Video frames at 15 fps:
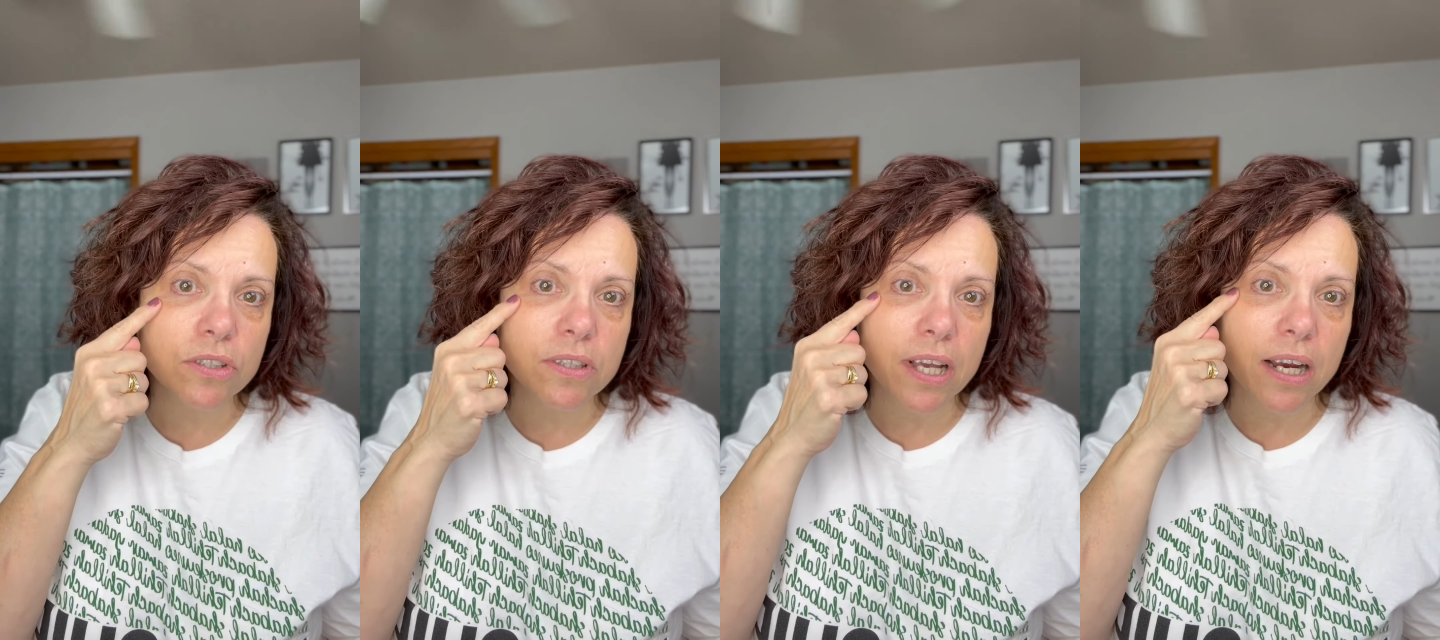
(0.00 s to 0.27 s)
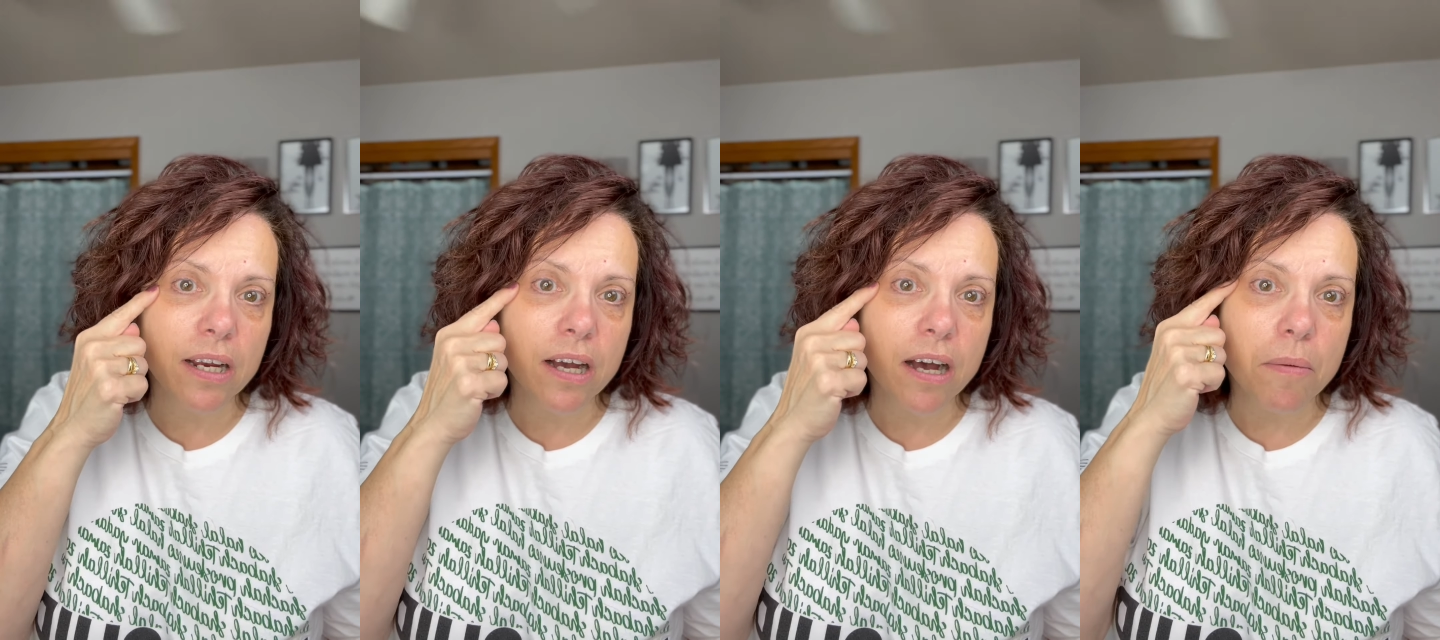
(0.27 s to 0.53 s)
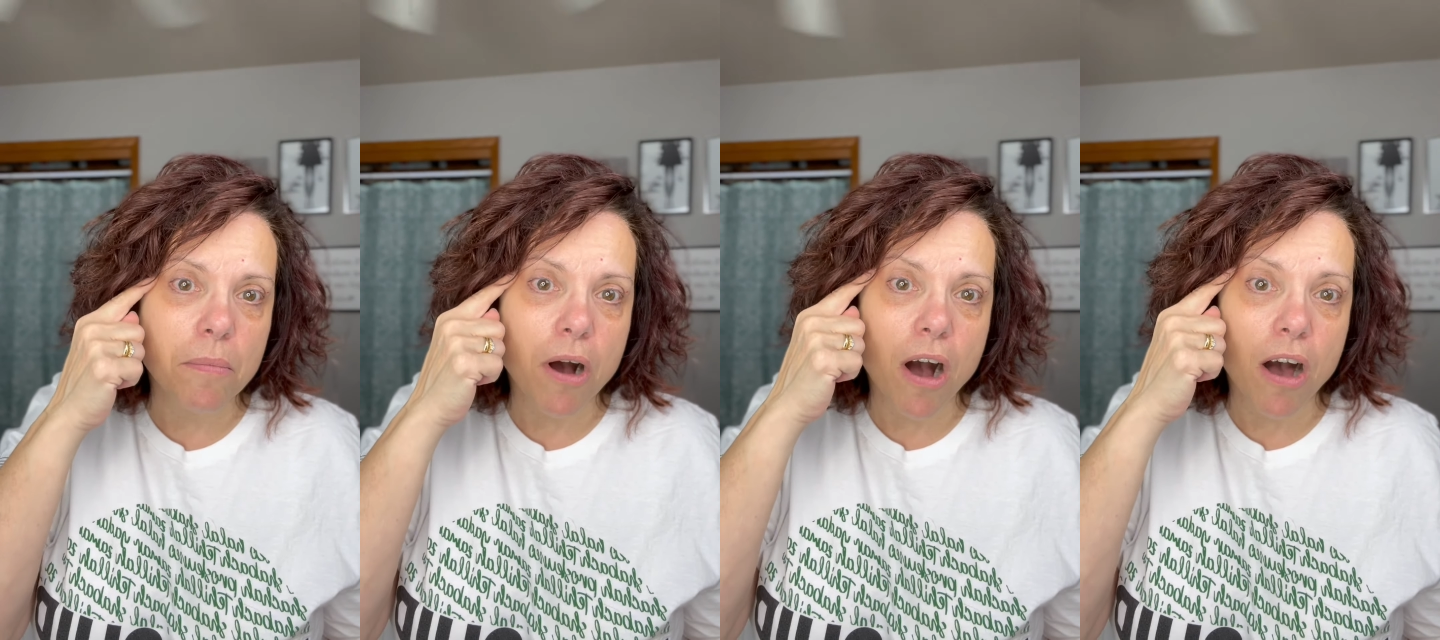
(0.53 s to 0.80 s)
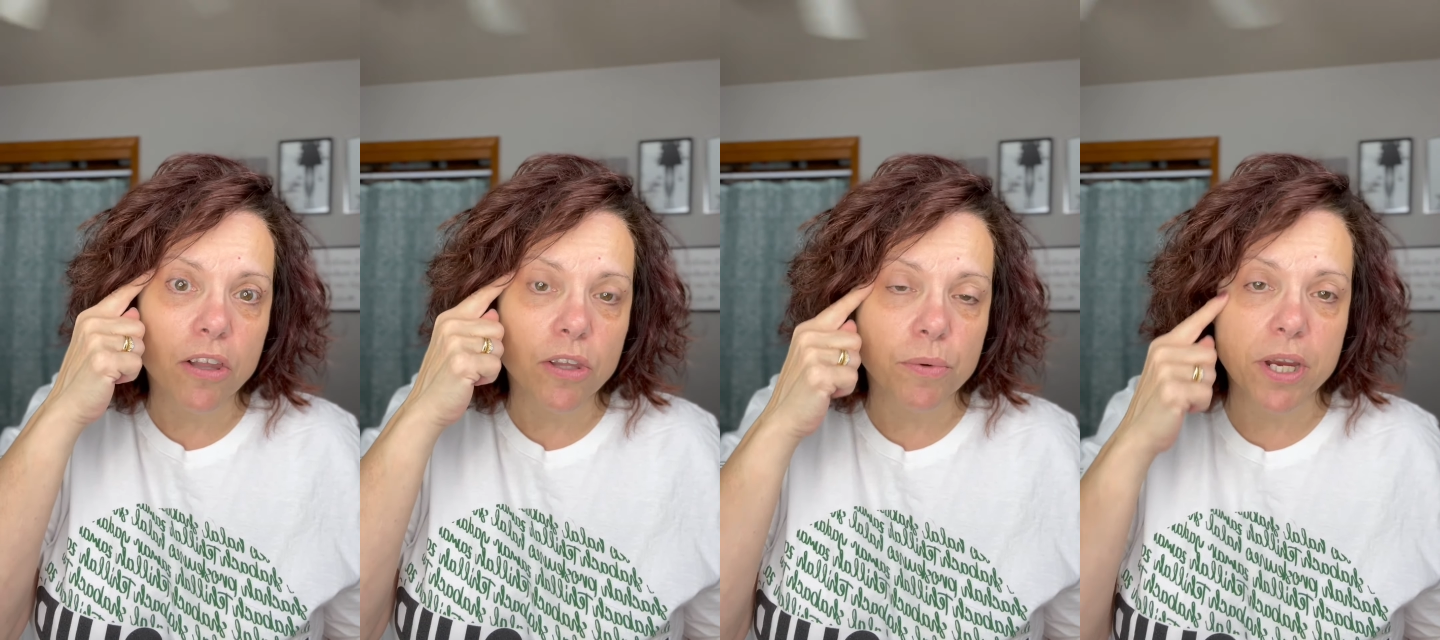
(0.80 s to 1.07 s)
that come
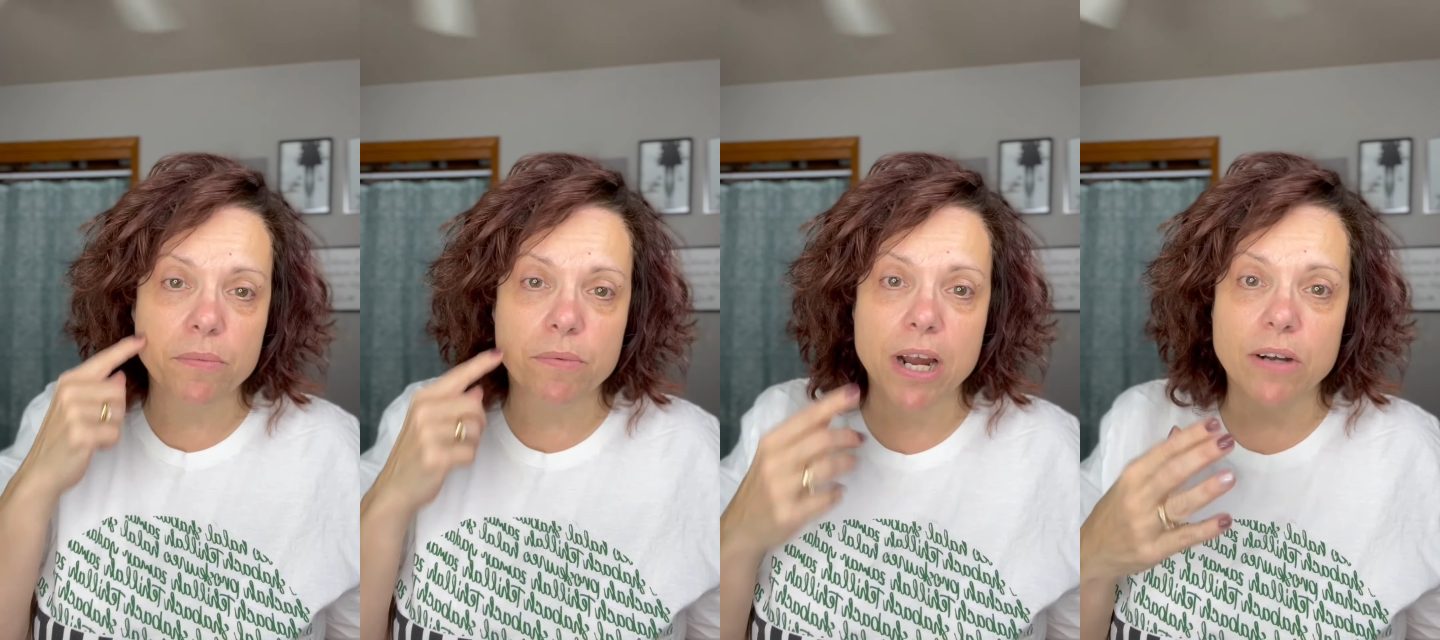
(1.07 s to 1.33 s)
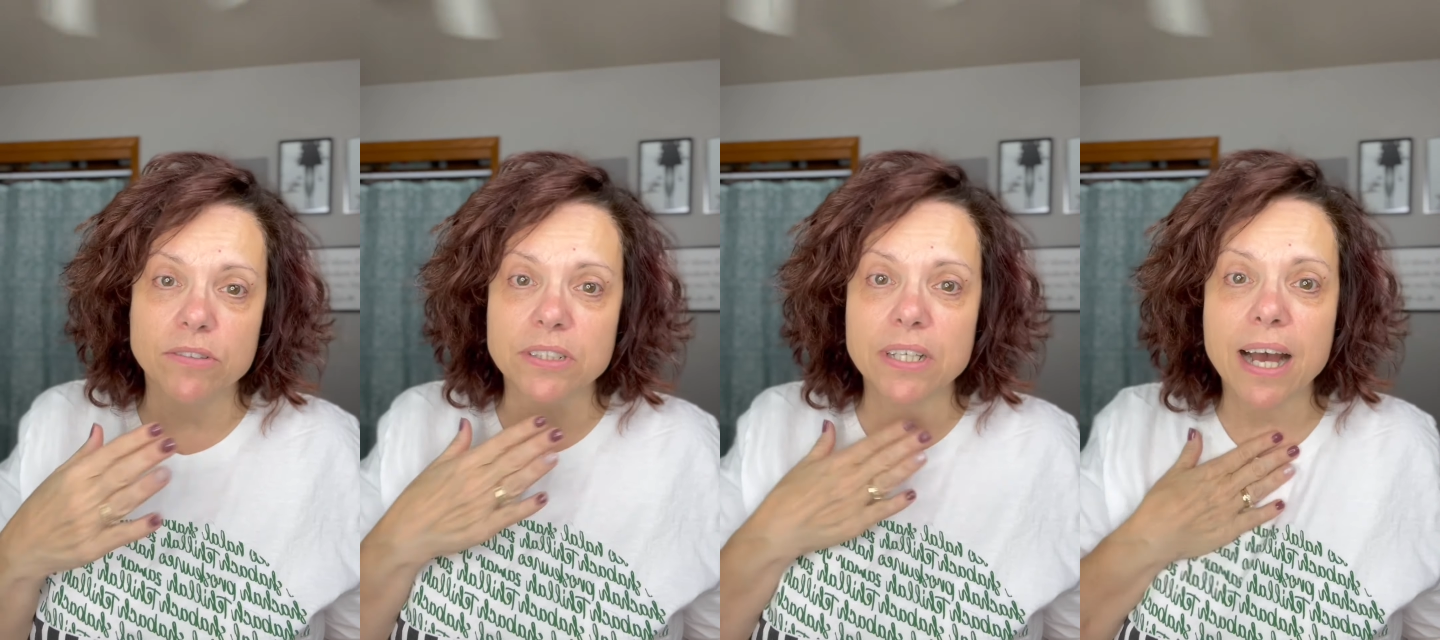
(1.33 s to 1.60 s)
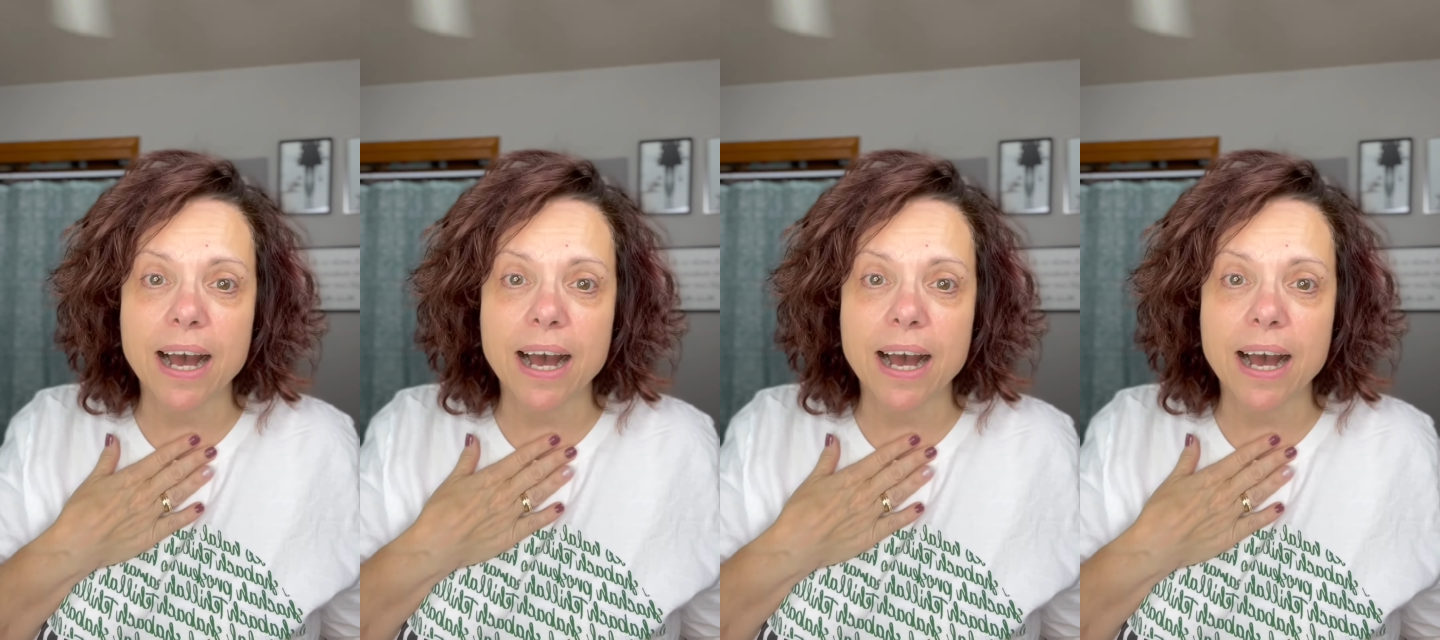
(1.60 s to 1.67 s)
all the way around.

········

#### PROBLEM TO SOLVE:
If pictures appear among the records, do not carry them over; retype the rest exactly.

#### FINAL ANSWER:
Video frames at 15 fps:
(0.00 s to 0.27 s)
(0.27 s to 0.53 s)
(0.53 s to 0.80 s)
(0.80 s to 1.07 s)
that come
(1.07 s to 1.33 s)
(1.33 s to 1.60 s)
(1.60 s to 1.67 s)
all the way around.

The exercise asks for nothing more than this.